Human soluble ADAM33 (sADAM33) causes airway “remodeling” in developing lungs. (A–J) Reverse-transcription quantitative PCR (RT-qPCR) for remodeling and inflammatory gene expression in whole-lung lobe lysates from double-transgenic (DTg) Ccsp/ADAM33 or single-transgenic (STg) littermate control mice at embryonic day 17.5 (ED17.5) (n = 12/12) and 10 days postpartum (PD10) (n = 8/10) and 28 days postpartum (PD28) (n = 12/12) in which transgene expression was induced by feeding mice doxycycline during pregnancy and up to 4 weeks after birth: (A) Acta2, (B) Col1a1, (C) Col3a1, (D) Fn1 (E) Pecam1 (F) Ccl11, (G) Il5, (H) Il13, (I) Cxcl1, and (J) Muc5ac (2-way ANOVA, Tukey’s multiple comparison test). Box plots show medians and 25th to 75th percentiles, and whiskers represent minimum and maximum values; all data points are shown. Representative immunofluorescence staining for ACTA2/αSMA (green), PECAM1 (red), and nuclei (blue) in lungs from (K and M) STg littermate control or (L and N) DTg Ccsp/Adam33 mice after ADAM33 transgene expression for 4 weeks postpartum. White rectangles in K and L are shown at higher magnification in M and N. Aw, airway; Ve, vessel. Representative immunohistochemistry staining for ACTA2/αSMA (brown) in sections of human embryonic lung explants cultures from 8 to 10 weeks after conception (n = 3) in the presence of (O and Q) recombinant inactive mutant (E346A) ADAM33-Pro-metalloprotease (ADAM33-Pro-MP) and (P and R) enzymatically active ADAM33-Pro-MP. Black rectangles in O and P are shown at higher magnification in Q and R. Scale bar: 100 μm. Results are representative of 3 independent experiments.
Importantly, we also found that exposure of human embryonic lung explants to highly purified enzymatically active recombinant sADAM33-Pro-MP in vitro caused increased bronchial smooth muscle in developing airways; this effect was dependent on the catalytic activity of the enzyme (Figure 3, P and R), since mutation of the active site (E346A) was inactive and failed to reproduce this effect (Figure 3, O and Q).

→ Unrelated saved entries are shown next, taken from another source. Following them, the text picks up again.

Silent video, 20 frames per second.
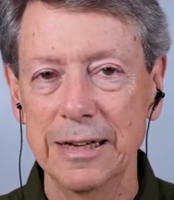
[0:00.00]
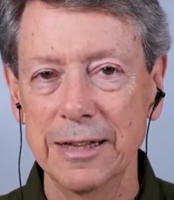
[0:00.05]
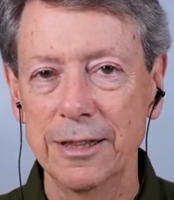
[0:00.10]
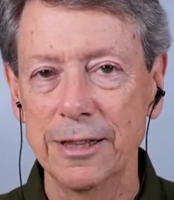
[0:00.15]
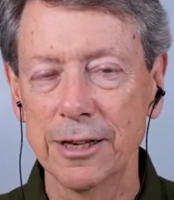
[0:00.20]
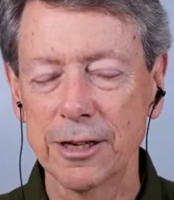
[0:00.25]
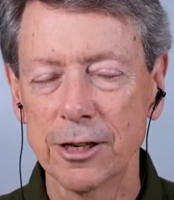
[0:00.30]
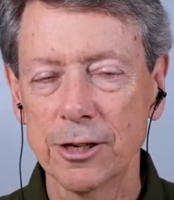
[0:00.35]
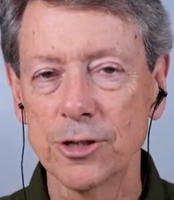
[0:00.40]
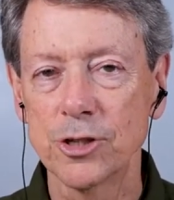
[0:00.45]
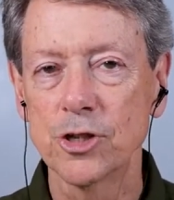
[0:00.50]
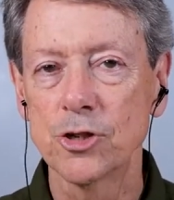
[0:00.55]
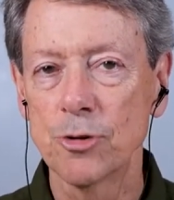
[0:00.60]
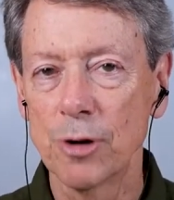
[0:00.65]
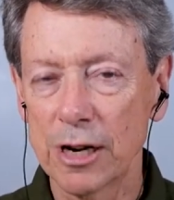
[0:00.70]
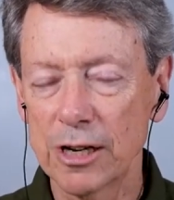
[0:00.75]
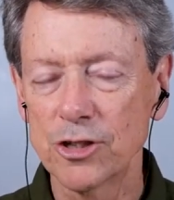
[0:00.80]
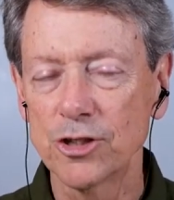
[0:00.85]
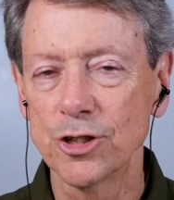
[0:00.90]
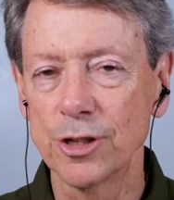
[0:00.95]
the
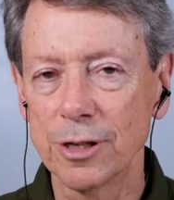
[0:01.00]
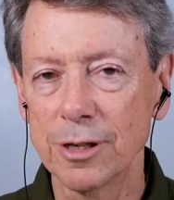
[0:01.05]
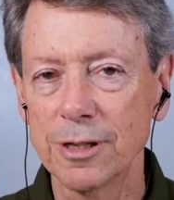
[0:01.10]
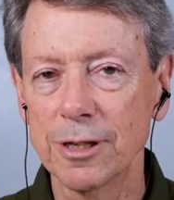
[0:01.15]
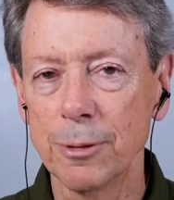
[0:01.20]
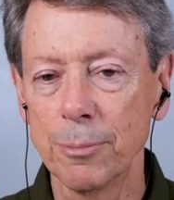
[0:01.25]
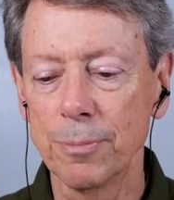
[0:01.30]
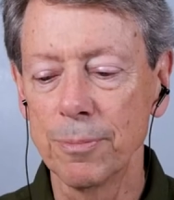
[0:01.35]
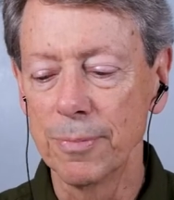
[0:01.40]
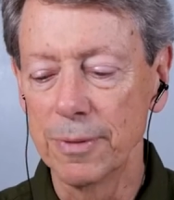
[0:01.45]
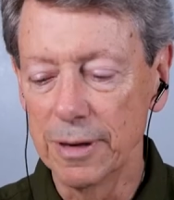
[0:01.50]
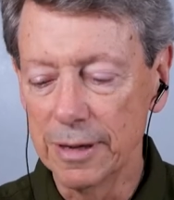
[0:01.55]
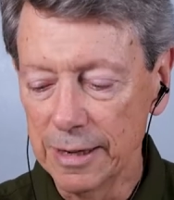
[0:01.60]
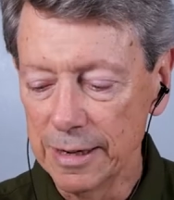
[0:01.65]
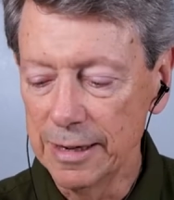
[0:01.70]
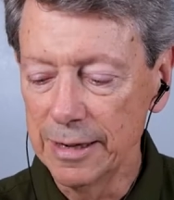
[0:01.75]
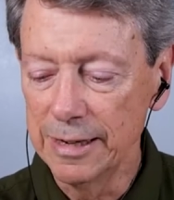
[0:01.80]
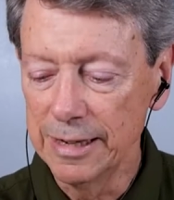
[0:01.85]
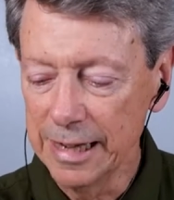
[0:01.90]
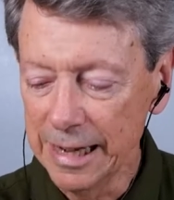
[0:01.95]
construction, the
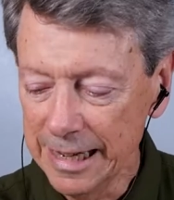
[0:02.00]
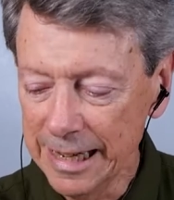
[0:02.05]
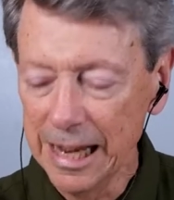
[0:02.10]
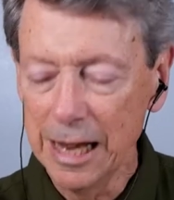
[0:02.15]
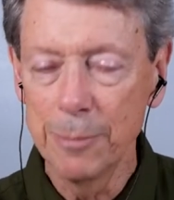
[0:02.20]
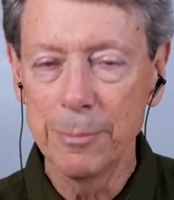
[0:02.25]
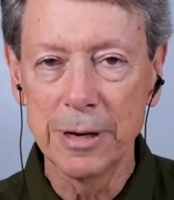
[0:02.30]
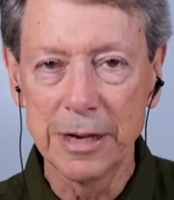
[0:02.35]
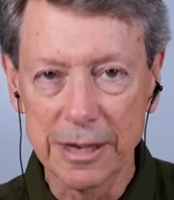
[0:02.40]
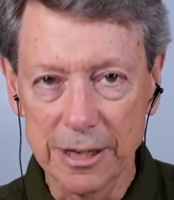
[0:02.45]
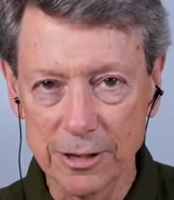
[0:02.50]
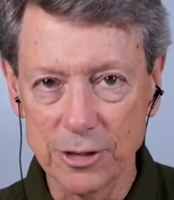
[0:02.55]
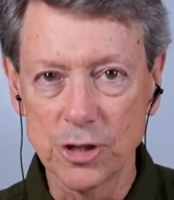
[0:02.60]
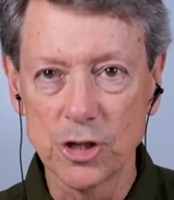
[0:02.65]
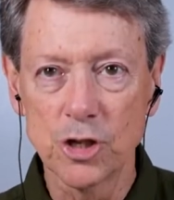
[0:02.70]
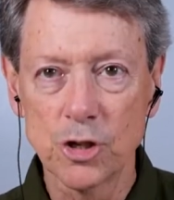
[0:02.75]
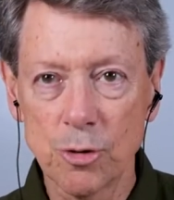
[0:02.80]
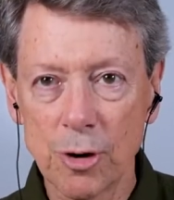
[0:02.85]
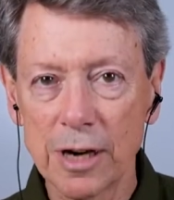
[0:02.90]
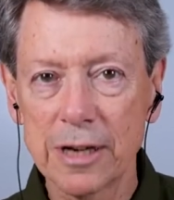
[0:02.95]
dynamic
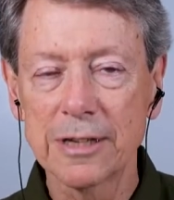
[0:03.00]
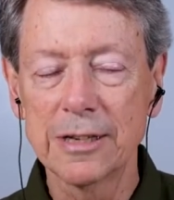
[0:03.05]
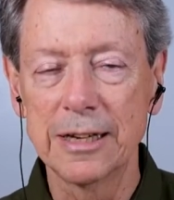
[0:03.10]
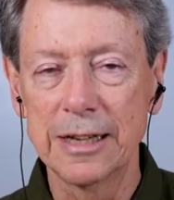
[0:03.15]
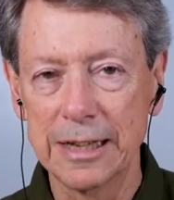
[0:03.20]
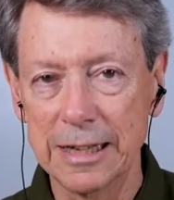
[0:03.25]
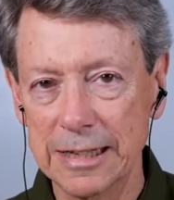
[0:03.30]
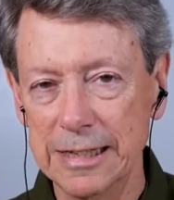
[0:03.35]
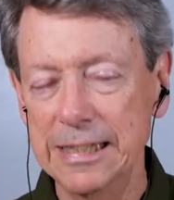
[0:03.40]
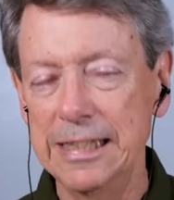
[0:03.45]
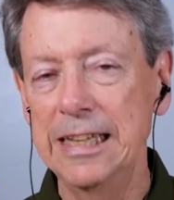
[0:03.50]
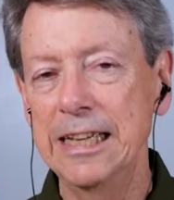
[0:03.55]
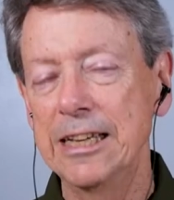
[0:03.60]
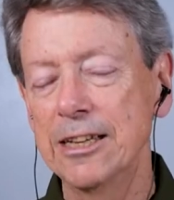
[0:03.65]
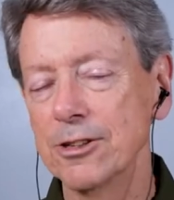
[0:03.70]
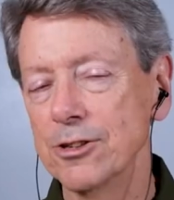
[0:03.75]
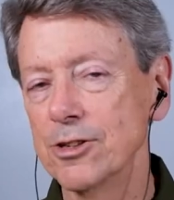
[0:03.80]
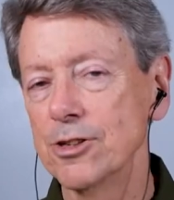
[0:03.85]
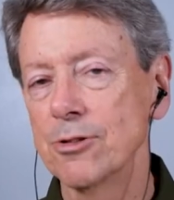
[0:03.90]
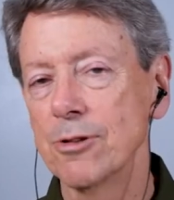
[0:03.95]
constructing and
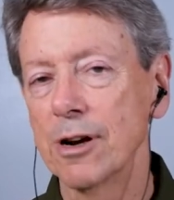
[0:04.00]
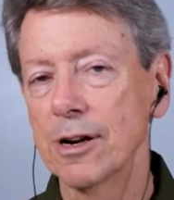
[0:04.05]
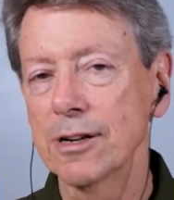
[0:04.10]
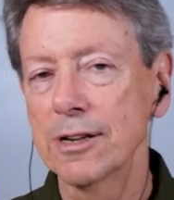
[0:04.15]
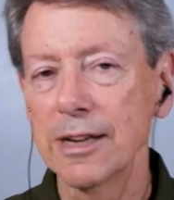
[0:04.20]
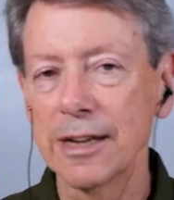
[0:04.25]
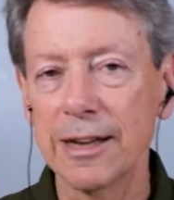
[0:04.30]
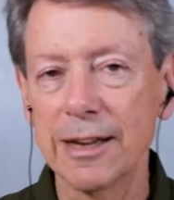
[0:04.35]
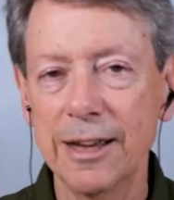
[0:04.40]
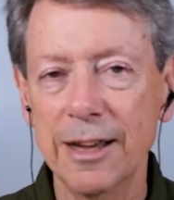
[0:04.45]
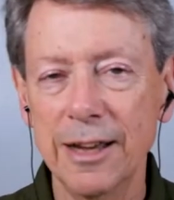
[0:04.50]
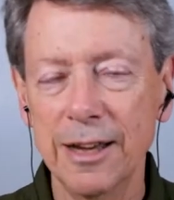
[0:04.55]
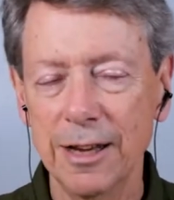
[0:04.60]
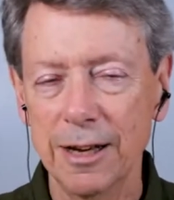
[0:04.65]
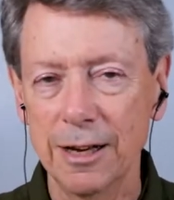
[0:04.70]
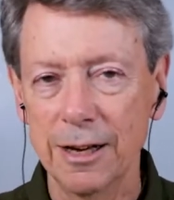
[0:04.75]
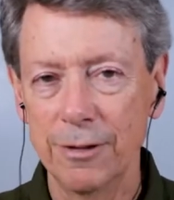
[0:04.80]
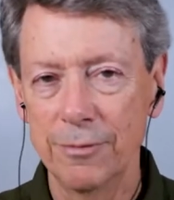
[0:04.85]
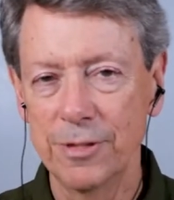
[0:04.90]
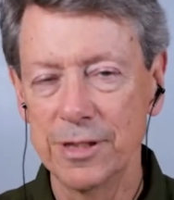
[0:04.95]
deconstructing
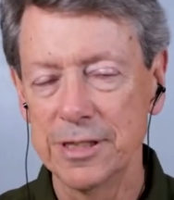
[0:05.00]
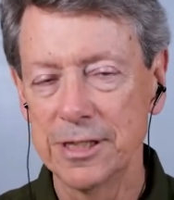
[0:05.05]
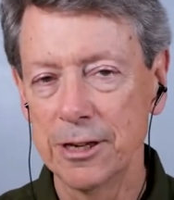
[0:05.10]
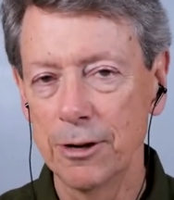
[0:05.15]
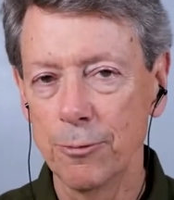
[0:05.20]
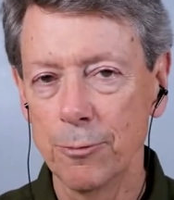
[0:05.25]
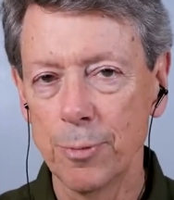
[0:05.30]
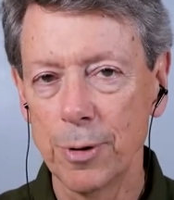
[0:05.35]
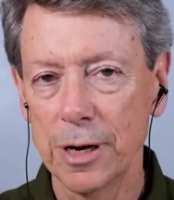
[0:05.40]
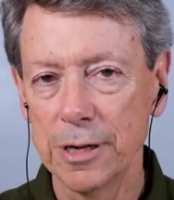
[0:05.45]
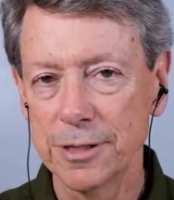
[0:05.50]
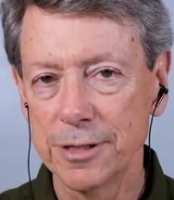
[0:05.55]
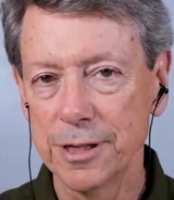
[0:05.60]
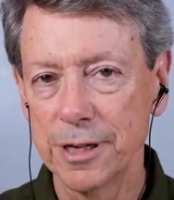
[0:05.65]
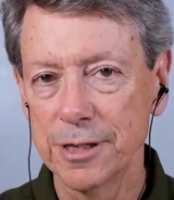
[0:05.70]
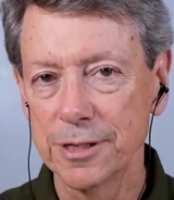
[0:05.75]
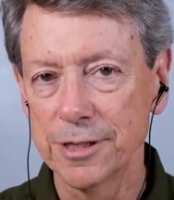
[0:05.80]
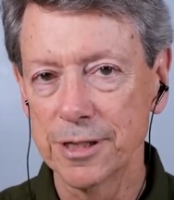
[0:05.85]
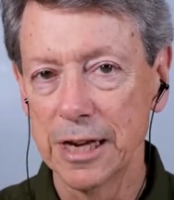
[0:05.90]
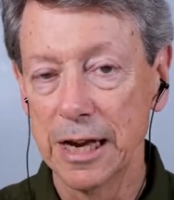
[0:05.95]
of the self
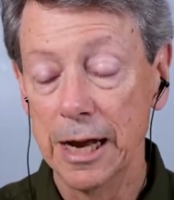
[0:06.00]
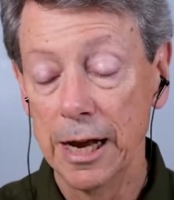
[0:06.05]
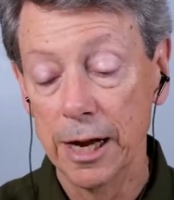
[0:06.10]
process.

Allergen-induced asthma-like changes are inhibited in Adam33–/– mice. To determine whether ADAM33 is required for allergen-induced airway remodeling, we evaluated Adam33-null (Adam33–/–) mice (Supplemental Figure 6) after intraperitoneal sensitization and intratracheal challenge with HDM allergen (Supplemental Figure 3). Although a previous report had failed to observe changes in ovalbumin-induced airway responses in Adam33–/– mice (35), we investigated effects of HDM extract as a common human aeroallergen to model more closely human asthma. In WT mice, HDM challenge caused an increase in sADAM33 enzyme activity in BALF, whereas there was no significant effect in Adam33–/– mice (Supplemental Figure 7A), confirming the specificity of the ADAM33 FRET assay. Similarly, after HDM challenge, Acta2, Col1a1, Col3a1, and Fn1 mRNAs were significantly increased in whole lungs of WT mice (Figure 4, A–D), but these mRNAs were suppressed in the Adam33-deleted mice in a gene dosage-dependent fashion. Compared with saline-treated control mice (Figure 4, E, G, I, and K), the HDM-induced increase in smooth muscle around the airways and vessels of WT mice (Figure 4, F and H) was suppressed in the lungs of HDM-challenged Adam33–/– mice (Figure 4, J and L) and paralleled by reduced methacholine-induced BHR (Figure 5 and Supplemental Figure 7B). Of note, mRNAs encoding the Th2-type inflammatory genes, Ccl11, Il5, and Il13 but not Cxcl1, were also suppressed in the HDM-challenged Adam33–/– mice (Figure 6, A–D) and were associated with a decrease in CCL11 and IL-5 (Figure 6, E and F) and eosinophils (Figure 6G) in BALF. These data suggest a previously unappreciated role for sADAM33 in regulating Th2-type inflammation.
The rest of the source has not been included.